● WHAT NEEDS TO BE DONE: The answer must be a word-for-word copy of the records below, with every picture left out.

Dataset entries:

=== Begin Enclosure ===

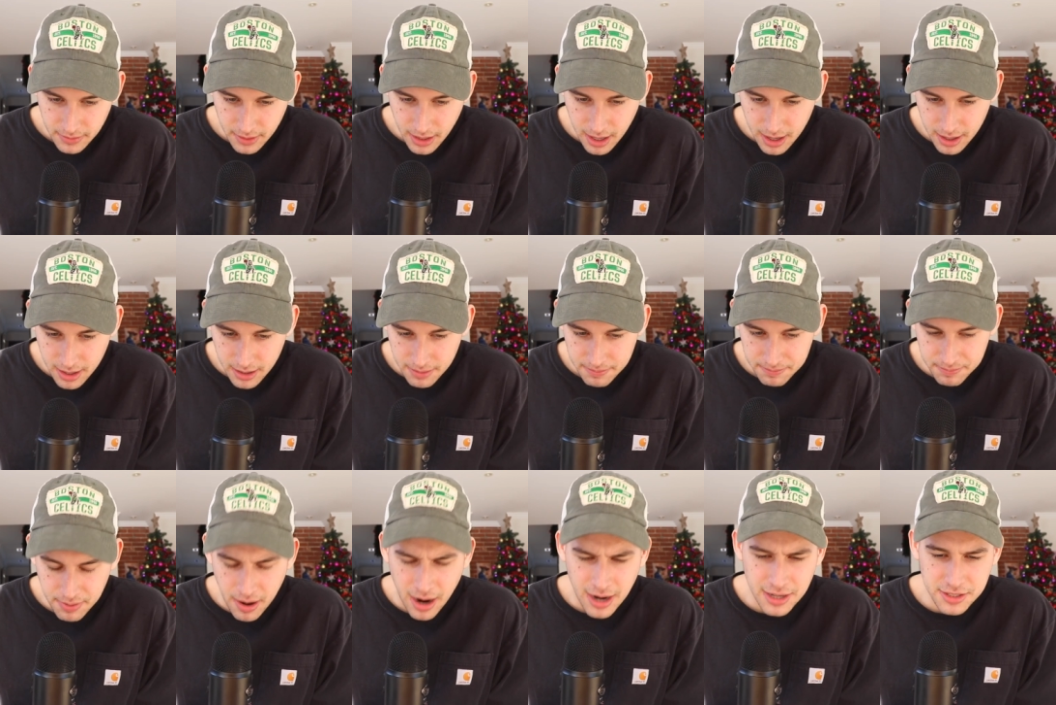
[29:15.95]

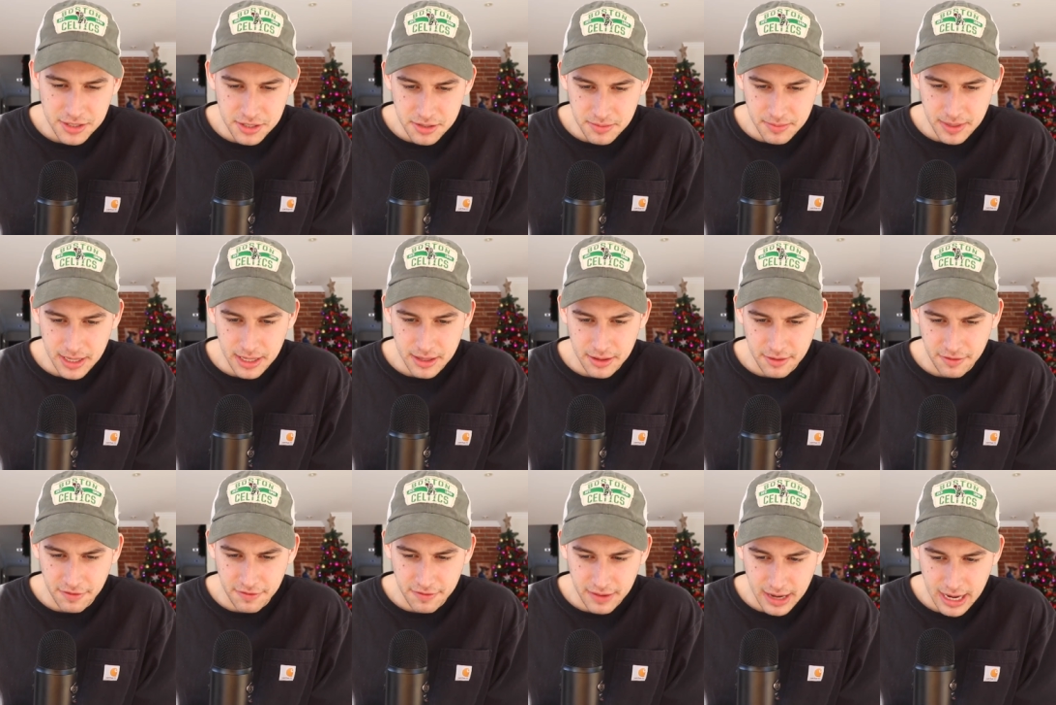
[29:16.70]
um, punched me in
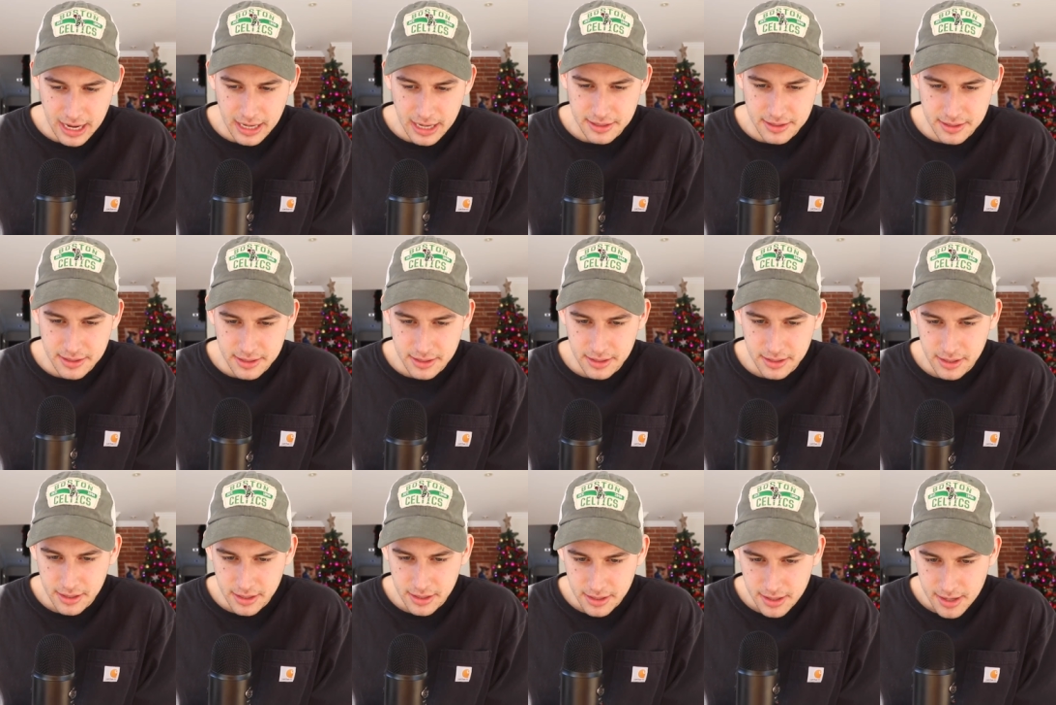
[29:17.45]
the face
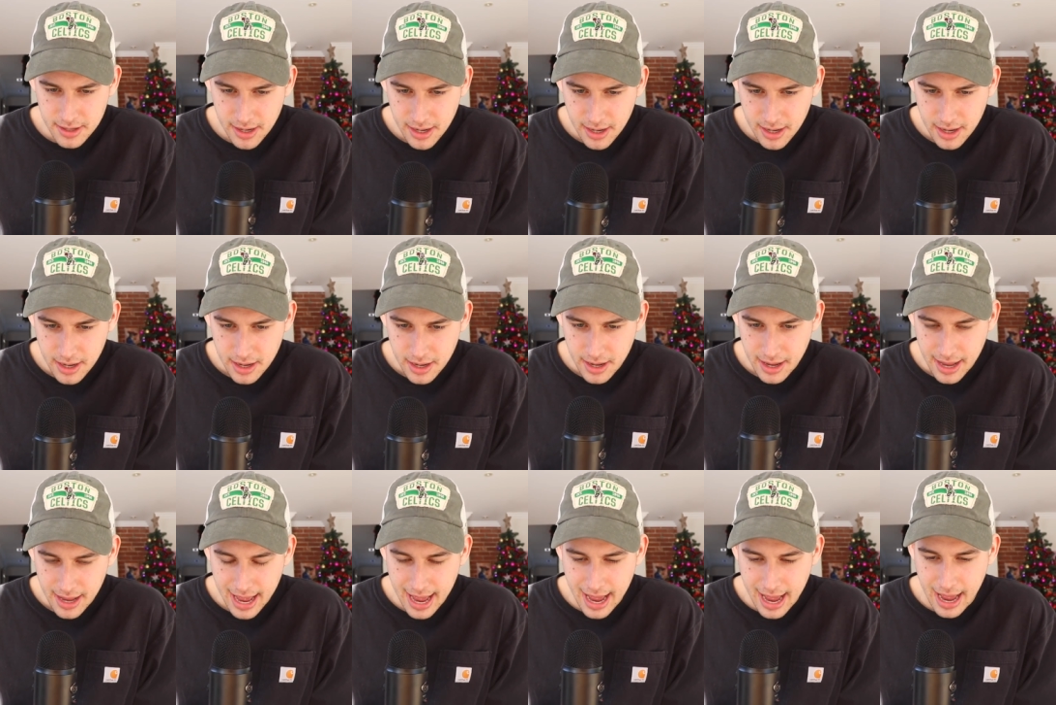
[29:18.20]

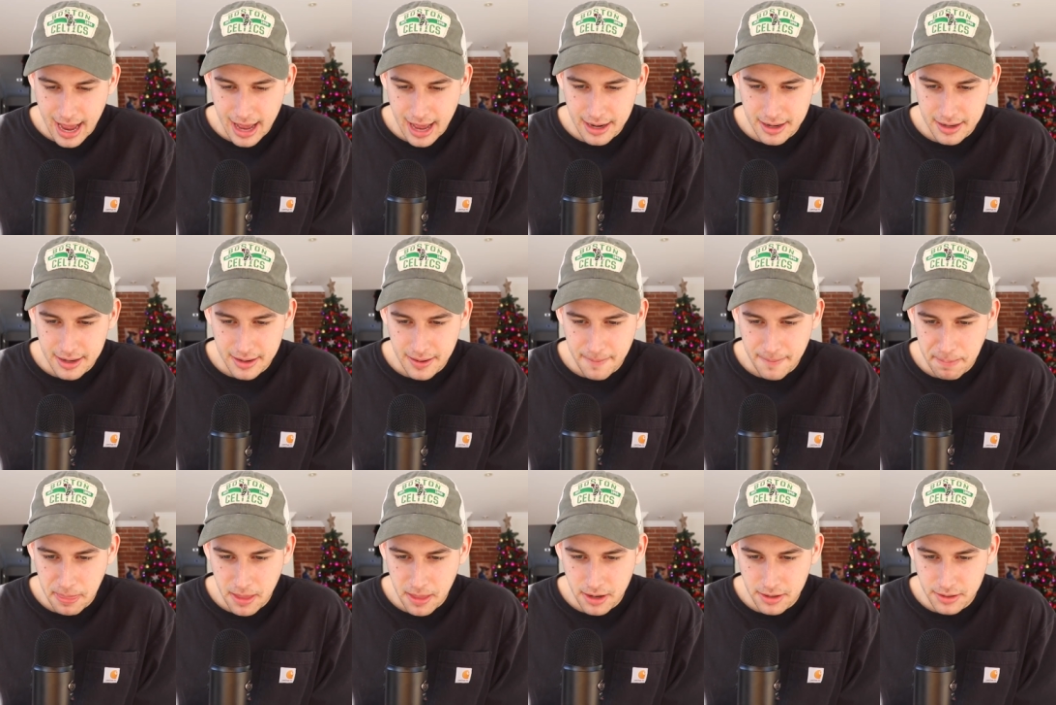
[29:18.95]
at
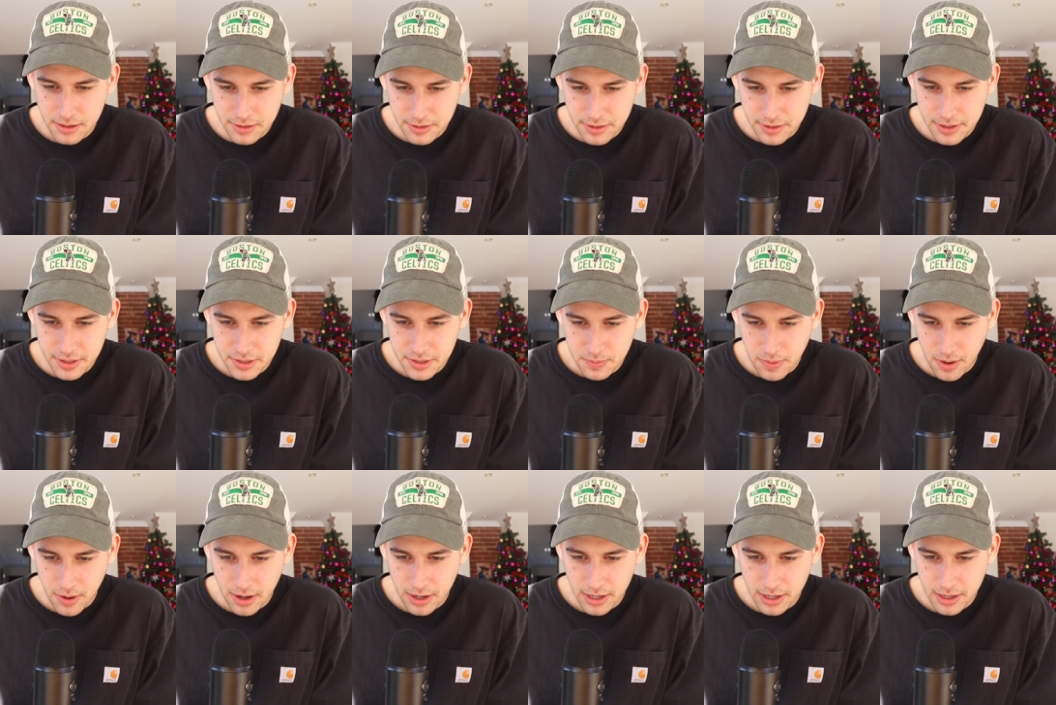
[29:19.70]
a New Year's
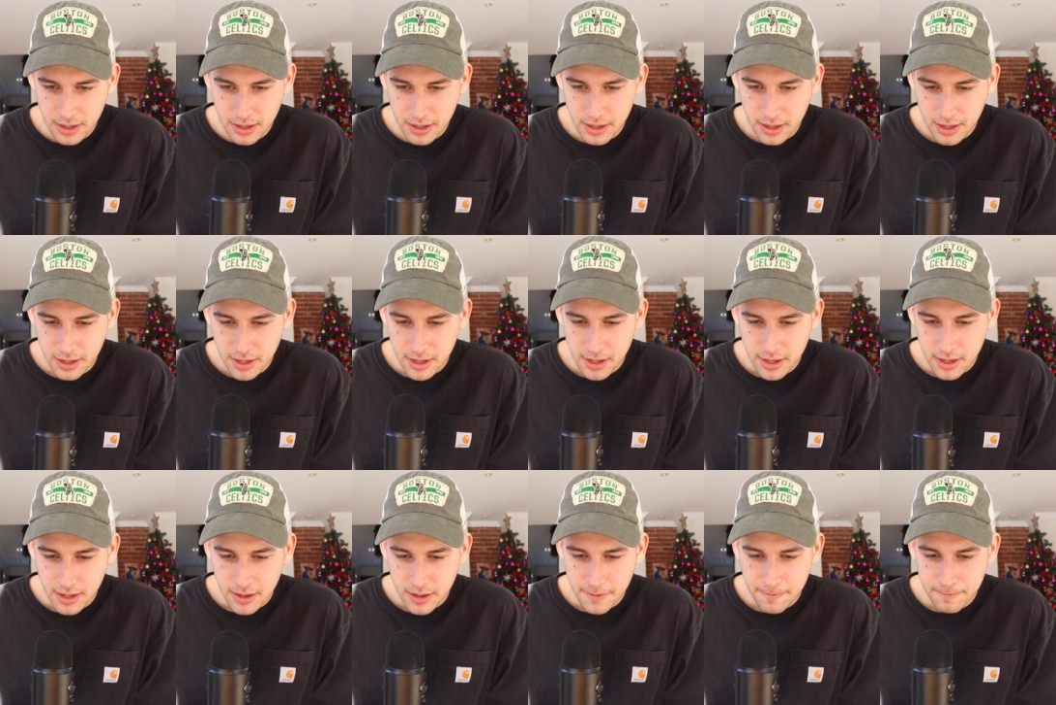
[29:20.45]
party
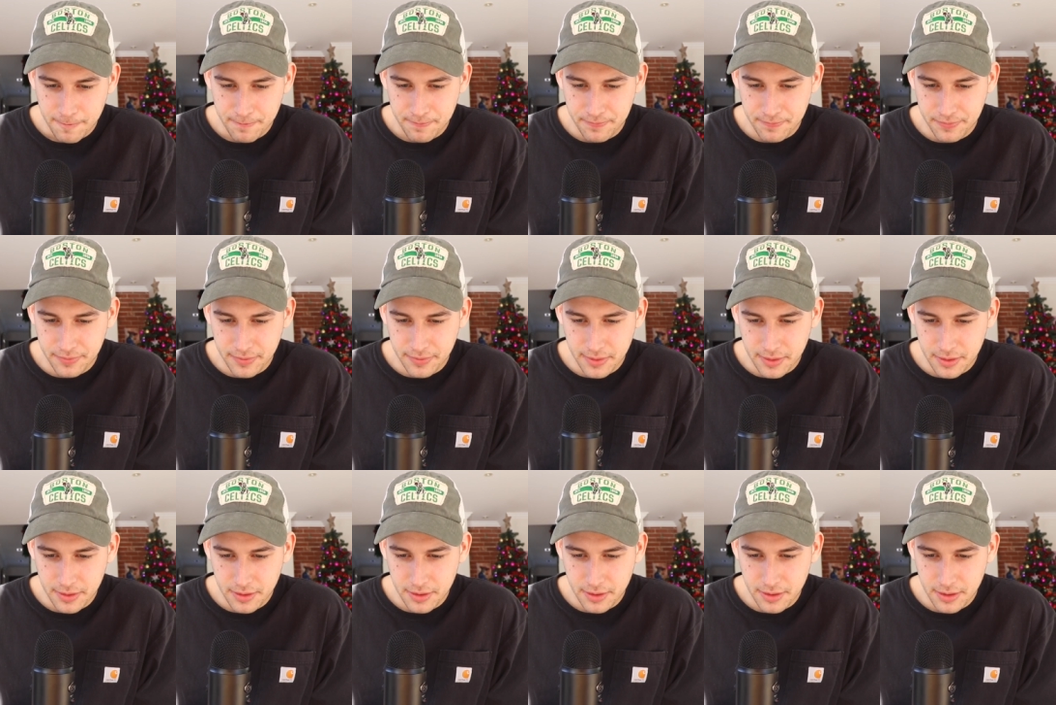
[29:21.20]

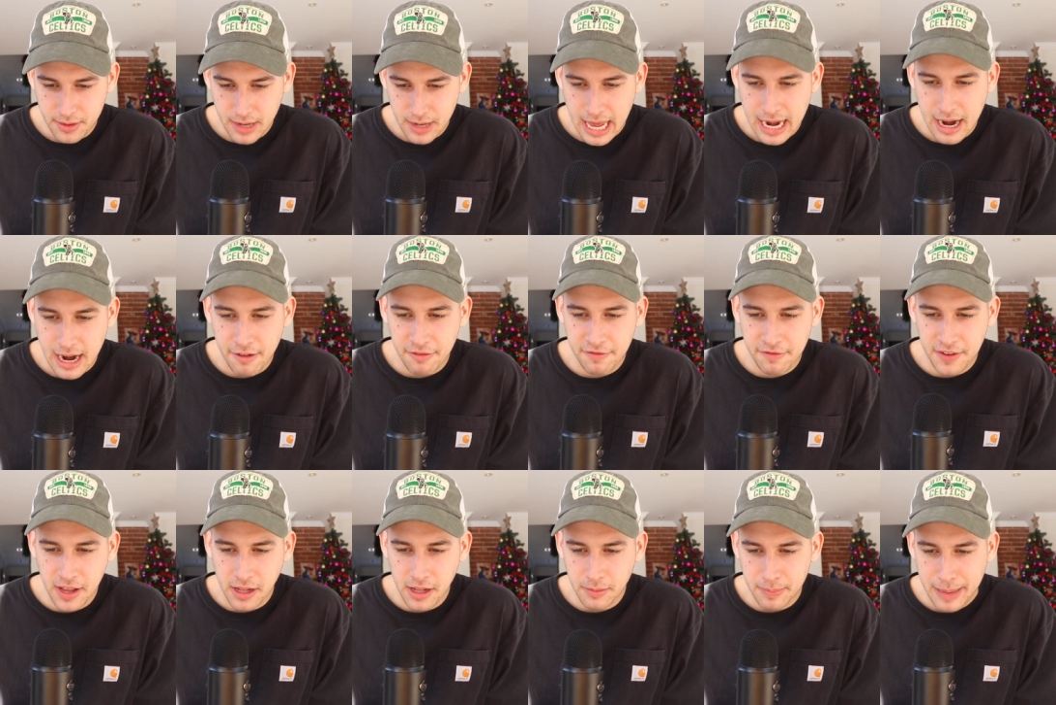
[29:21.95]
and I
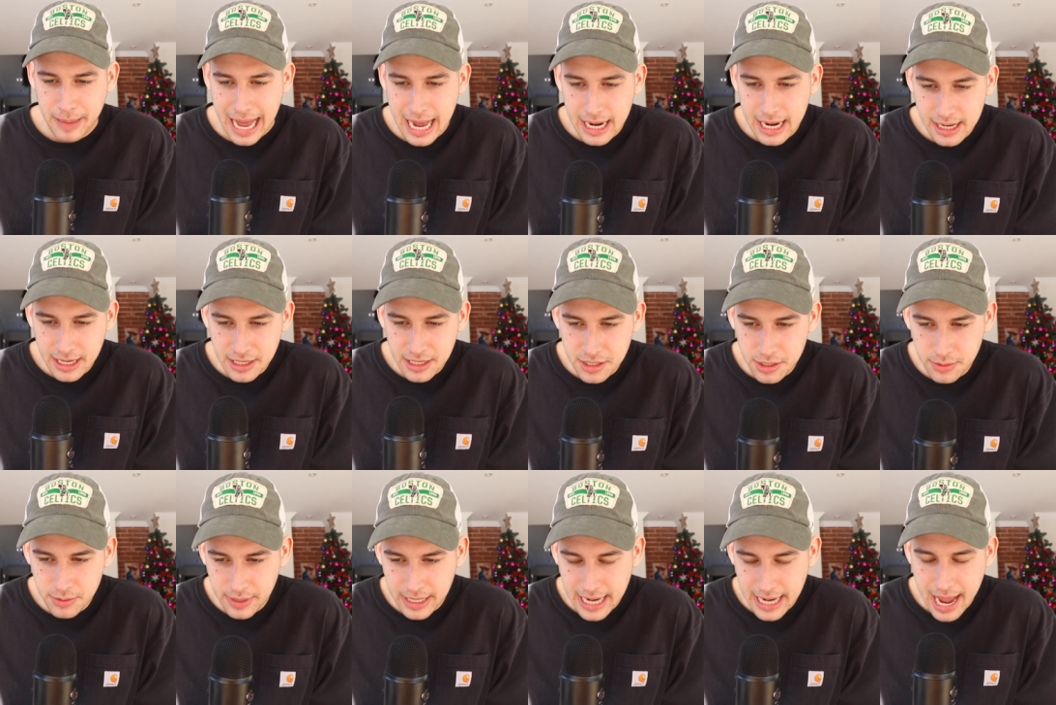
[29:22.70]
fell back
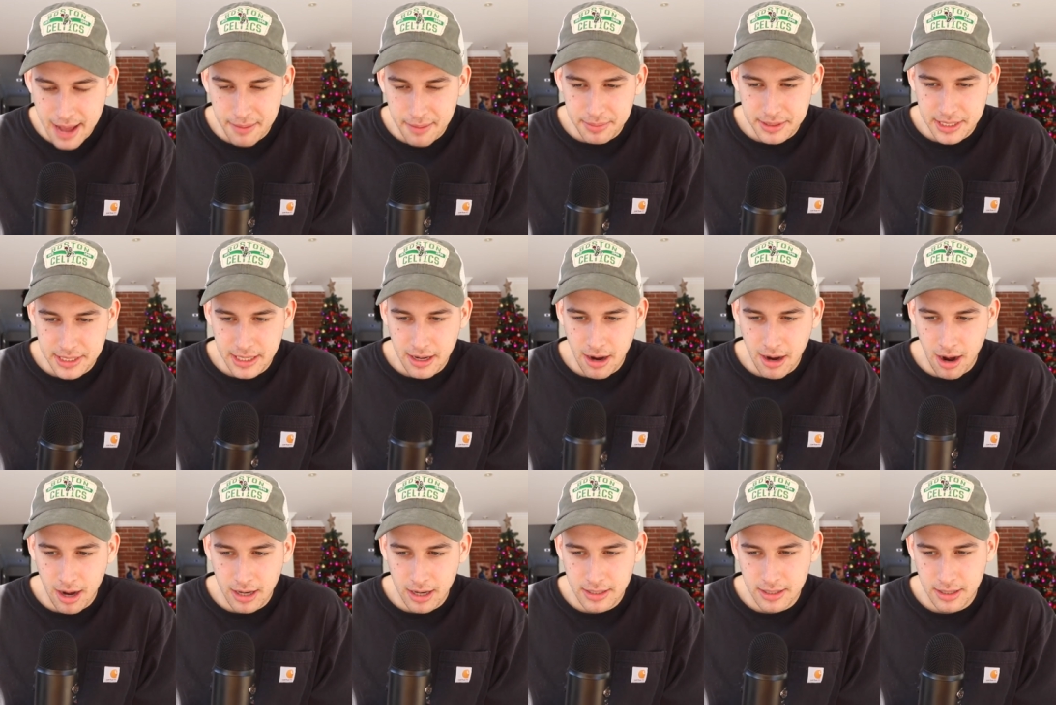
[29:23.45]
into an empty
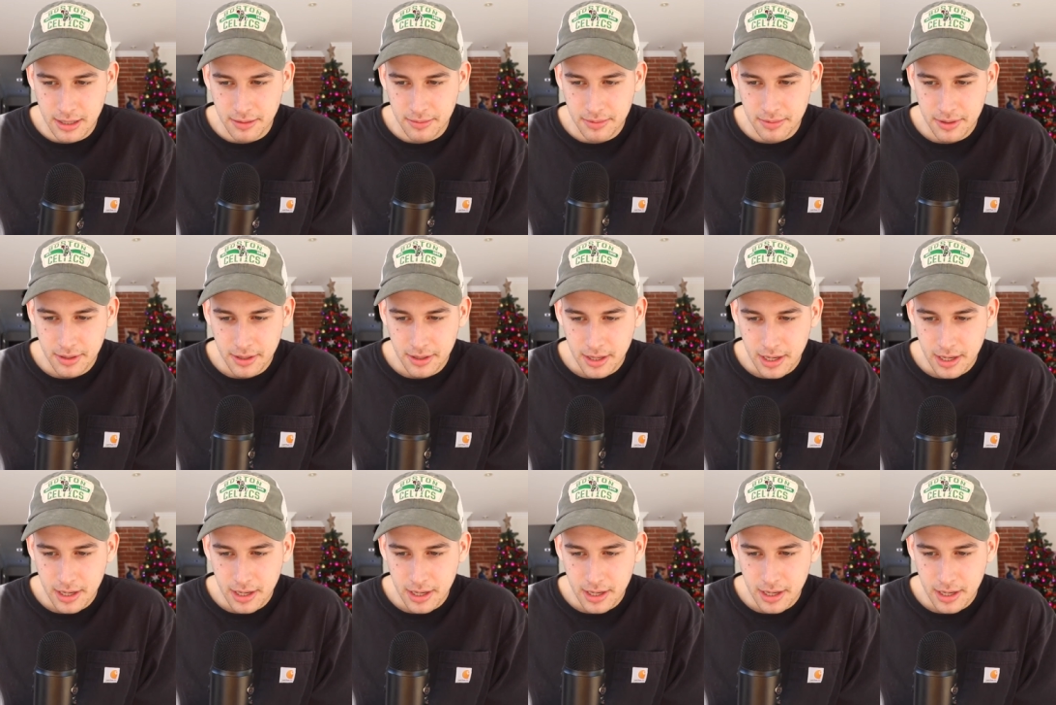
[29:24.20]
hot tub.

=== End Enclosure ===

● RESULT OF THIS EXERCISE:
[29:15.95]

[29:16.70]
um, punched me in
[29:17.45]
the face
[29:18.20]

[29:18.95]
at
[29:19.70]
a New Year's
[29:20.45]
party
[29:21.20]

[29:21.95]
and I
[29:22.70]
fell back
[29:23.45]
into an empty
[29:24.20]
hot tub.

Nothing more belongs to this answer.